• [Source data]:
-------------------------

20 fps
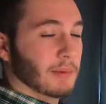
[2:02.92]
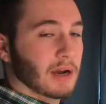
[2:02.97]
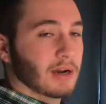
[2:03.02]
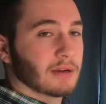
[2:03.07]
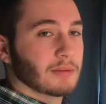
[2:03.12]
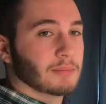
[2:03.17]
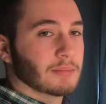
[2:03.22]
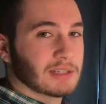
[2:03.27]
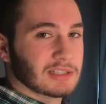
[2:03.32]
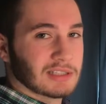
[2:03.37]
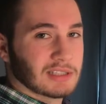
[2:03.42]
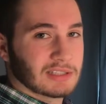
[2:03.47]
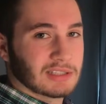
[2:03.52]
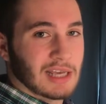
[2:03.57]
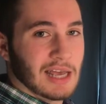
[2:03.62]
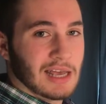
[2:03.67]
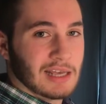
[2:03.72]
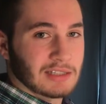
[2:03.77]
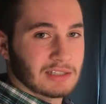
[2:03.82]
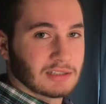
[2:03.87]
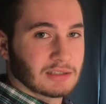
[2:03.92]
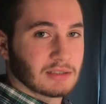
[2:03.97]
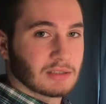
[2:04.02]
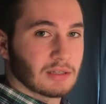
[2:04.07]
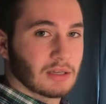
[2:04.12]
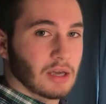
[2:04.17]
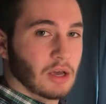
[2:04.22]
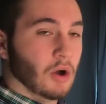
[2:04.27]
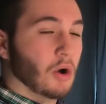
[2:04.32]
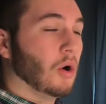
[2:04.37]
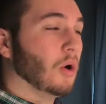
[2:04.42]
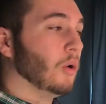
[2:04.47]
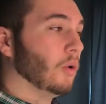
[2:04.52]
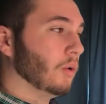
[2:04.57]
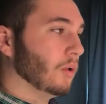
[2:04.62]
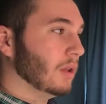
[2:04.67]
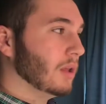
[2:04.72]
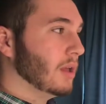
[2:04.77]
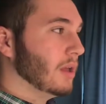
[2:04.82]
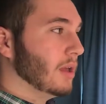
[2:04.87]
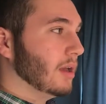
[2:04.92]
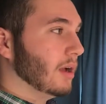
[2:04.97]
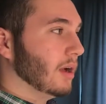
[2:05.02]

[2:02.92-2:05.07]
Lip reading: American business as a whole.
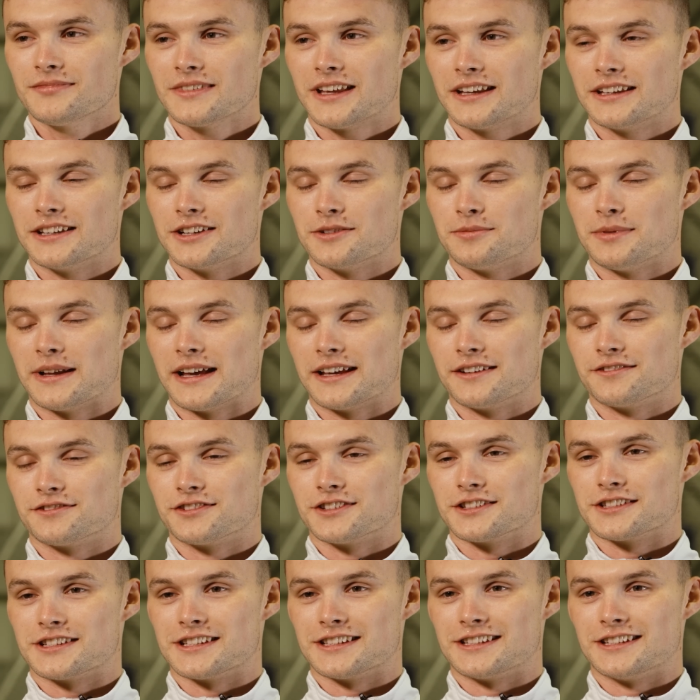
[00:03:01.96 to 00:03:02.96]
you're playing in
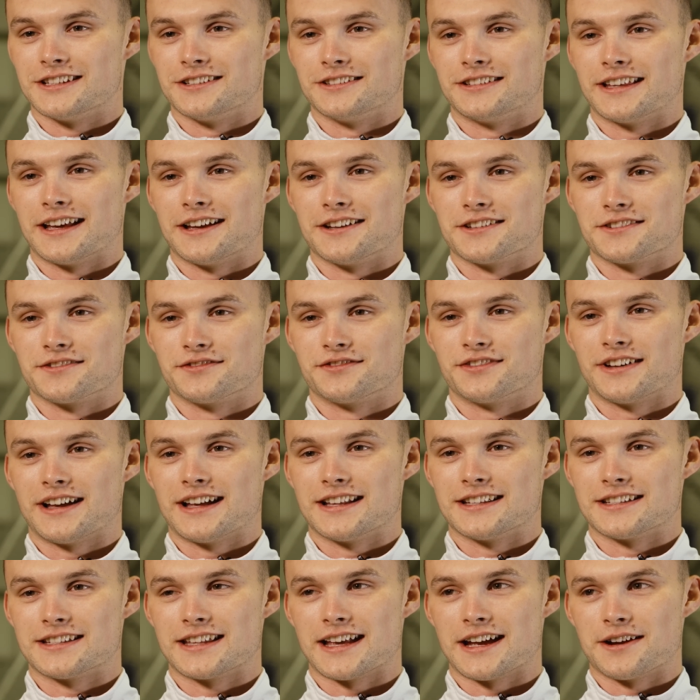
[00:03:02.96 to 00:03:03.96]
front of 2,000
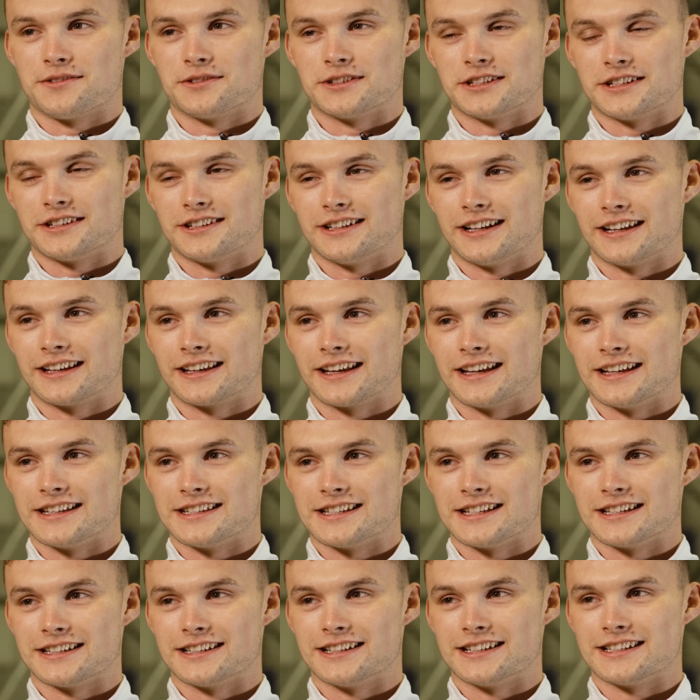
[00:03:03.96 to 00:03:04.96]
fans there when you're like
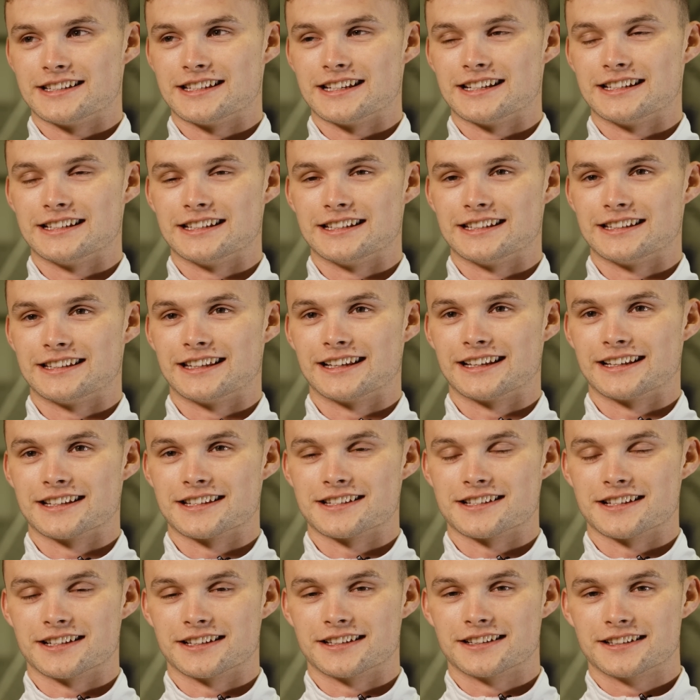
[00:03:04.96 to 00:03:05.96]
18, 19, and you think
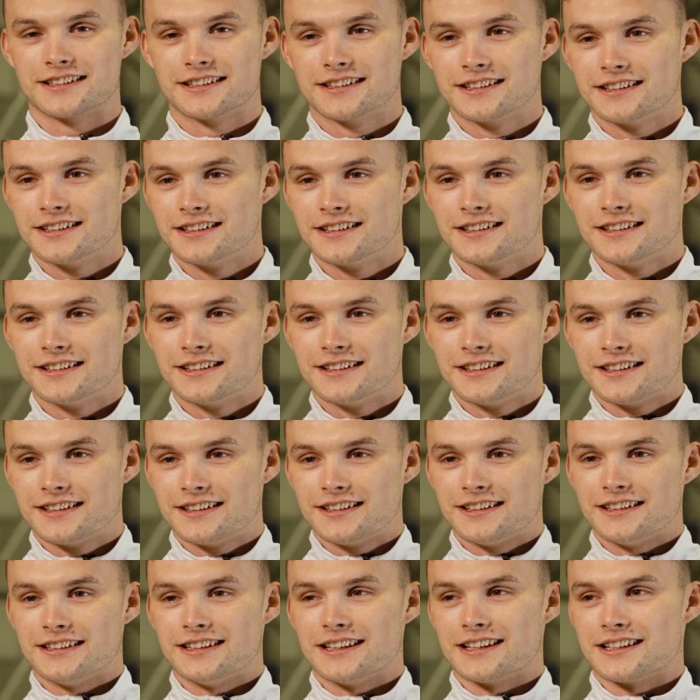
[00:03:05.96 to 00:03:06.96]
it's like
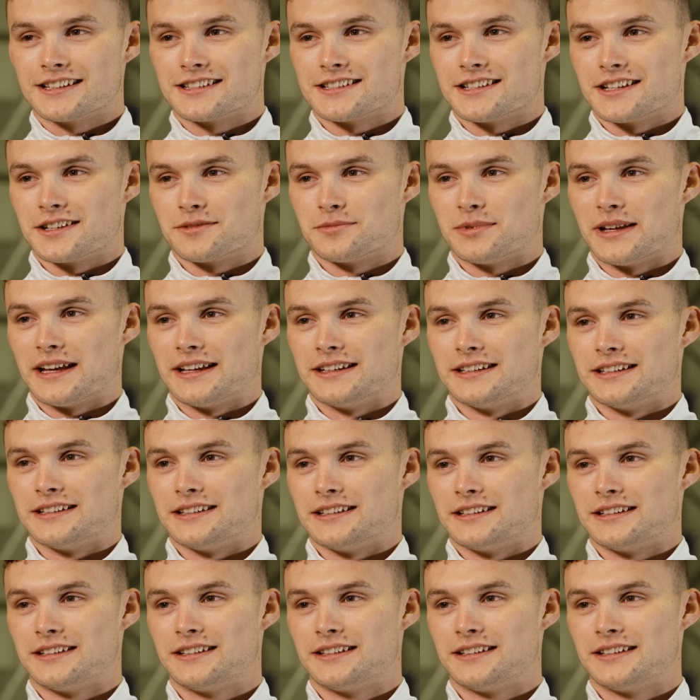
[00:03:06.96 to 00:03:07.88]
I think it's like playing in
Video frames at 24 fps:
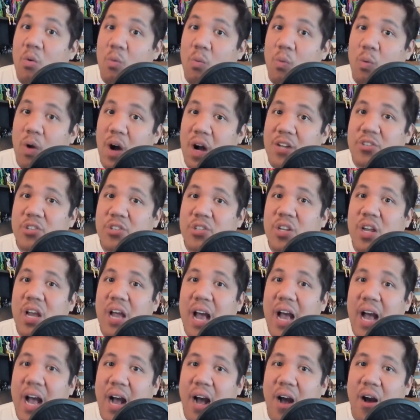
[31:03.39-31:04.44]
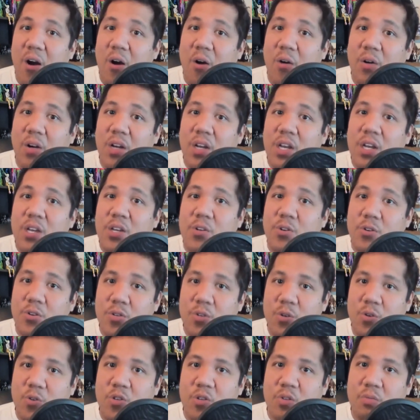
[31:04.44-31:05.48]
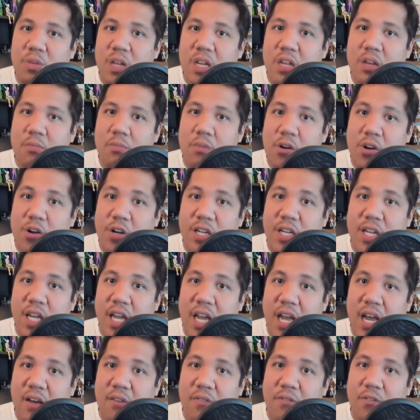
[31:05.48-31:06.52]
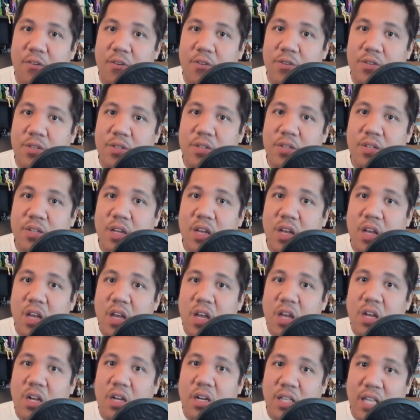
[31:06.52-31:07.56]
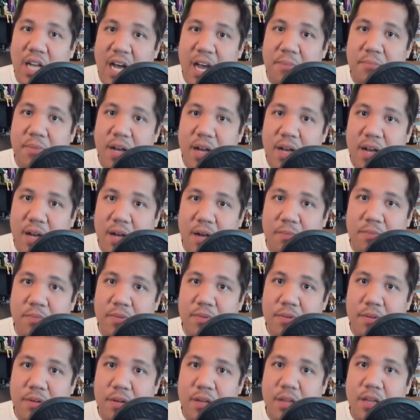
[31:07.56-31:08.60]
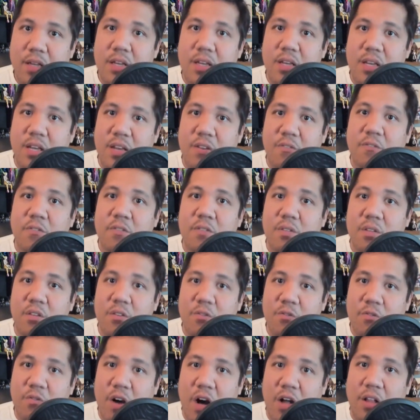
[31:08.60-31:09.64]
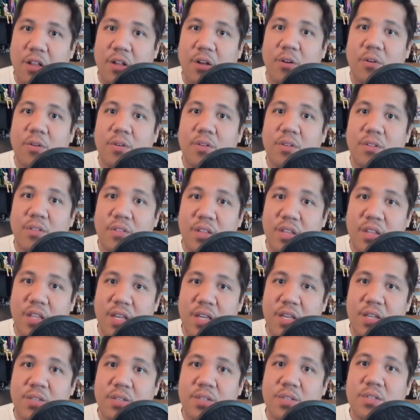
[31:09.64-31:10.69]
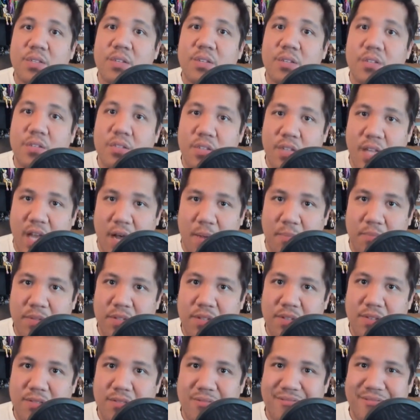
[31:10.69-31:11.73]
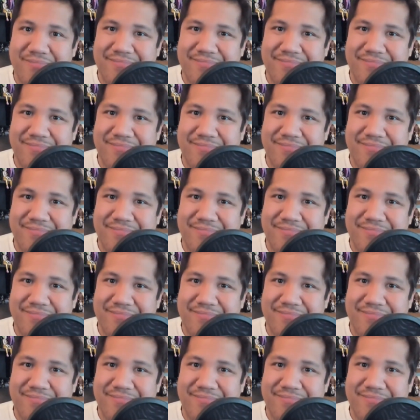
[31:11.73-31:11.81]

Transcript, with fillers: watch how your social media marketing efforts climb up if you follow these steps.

-------------------------

• [Task directions]:
Restate each entry word for word, leaving out any pictures.

• [Exercise result]:
20 fps
[2:02.92]
[2:02.97]
[2:03.02]
[2:03.07]
[2:03.12]
[2:03.17]
[2:03.22]
[2:03.27]
[2:03.32]
[2:03.37]
[2:03.42]
[2:03.47]
[2:03.52]
[2:03.57]
[2:03.62]
[2:03.67]
[2:03.72]
[2:03.77]
[2:03.82]
[2:03.87]
[2:03.92]
[2:03.97]
[2:04.02]
[2:04.07]
[2:04.12]
[2:04.17]
[2:04.22]
[2:04.27]
[2:04.32]
[2:04.37]
[2:04.42]
[2:04.47]
[2:04.52]
[2:04.57]
[2:04.62]
[2:04.67]
[2:04.72]
[2:04.77]
[2:04.82]
[2:04.87]
[2:04.92]
[2:04.97]
[2:05.02]

[2:02.92-2:05.07]
Lip reading: American business as a whole.
[00:03:01.96 to 00:03:02.96]
you're playing in
[00:03:02.96 to 00:03:03.96]
front of 2,000
[00:03:03.96 to 00:03:04.96]
fans there when you're like
[00:03:04.96 to 00:03:05.96]
18, 19, and you think
[00:03:05.96 to 00:03:06.96]
it's like
[00:03:06.96 to 00:03:07.88]
I think it's like playing in
Video frames at 24 fps:
[31:03.39-31:04.44]
[31:04.44-31:05.48]
[31:05.48-31:06.52]
[31:06.52-31:07.56]
[31:07.56-31:08.60]
[31:08.60-31:09.64]
[31:09.64-31:10.69]
[31:10.69-31:11.73]
[31:11.73-31:11.81]

Transcript, with fillers: watch how your social media marketing efforts climb up if you follow these steps.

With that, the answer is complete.